● Requirement
The copy you return must match the listing word for word and carry no pictures.

● Records provided
★ ★ ★

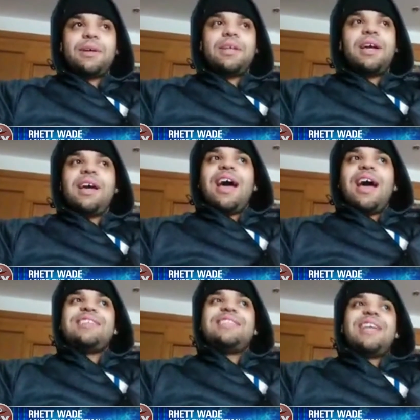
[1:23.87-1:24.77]
But
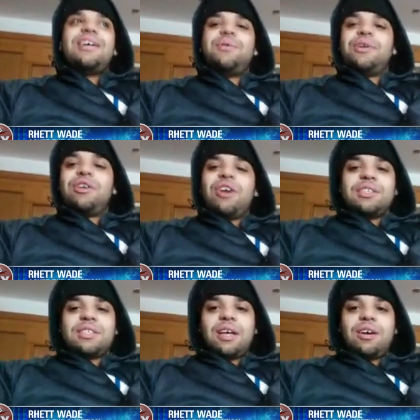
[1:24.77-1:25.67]
I take it with a
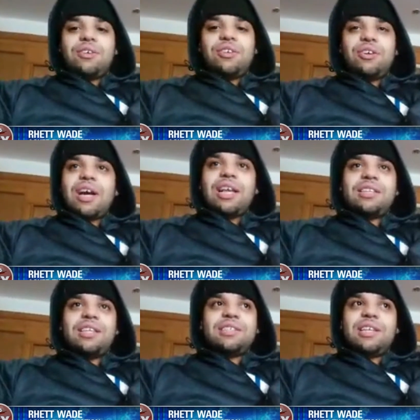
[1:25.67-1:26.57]
grain of salt. You know, I
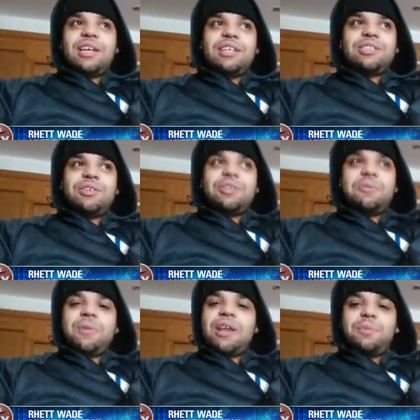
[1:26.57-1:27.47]
got thick skin, so it
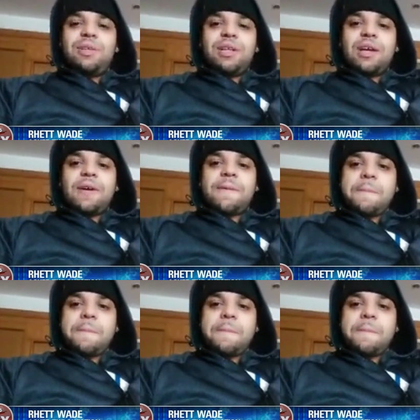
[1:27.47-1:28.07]
don't bother me now.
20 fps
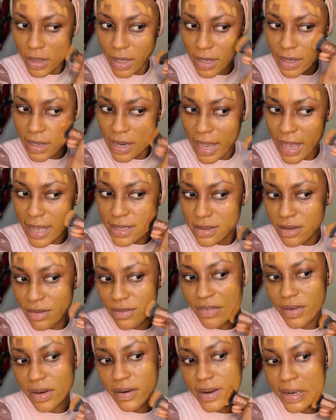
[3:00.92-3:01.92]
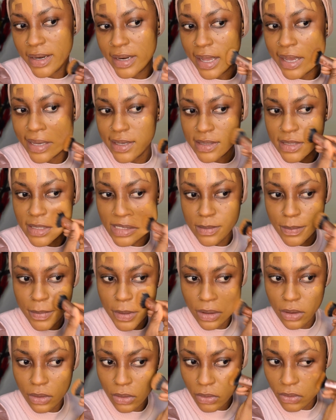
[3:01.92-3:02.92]
and it has a very nice
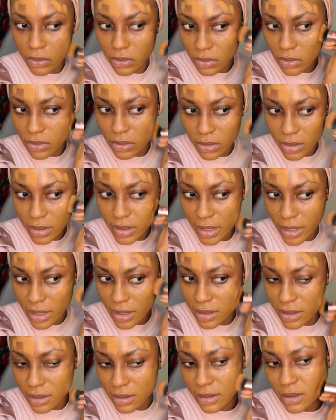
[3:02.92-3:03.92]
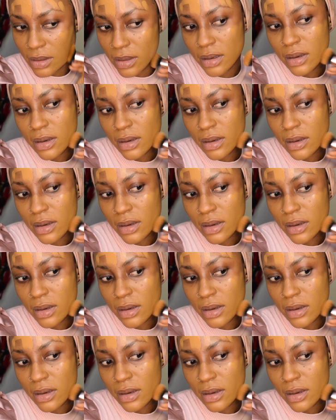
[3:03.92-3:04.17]
smell. Like,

★ ★ ★

● Worked solution
[1:23.87-1:24.77]
But
[1:24.77-1:25.67]
I take it with a
[1:25.67-1:26.57]
grain of salt. You know, I
[1:26.57-1:27.47]
got thick skin, so it
[1:27.47-1:28.07]
don't bother me now.
20 fps
[3:00.92-3:01.92]
[3:01.92-3:02.92]
and it has a very nice
[3:02.92-3:03.92]
[3:03.92-3:04.17]
smell. Like,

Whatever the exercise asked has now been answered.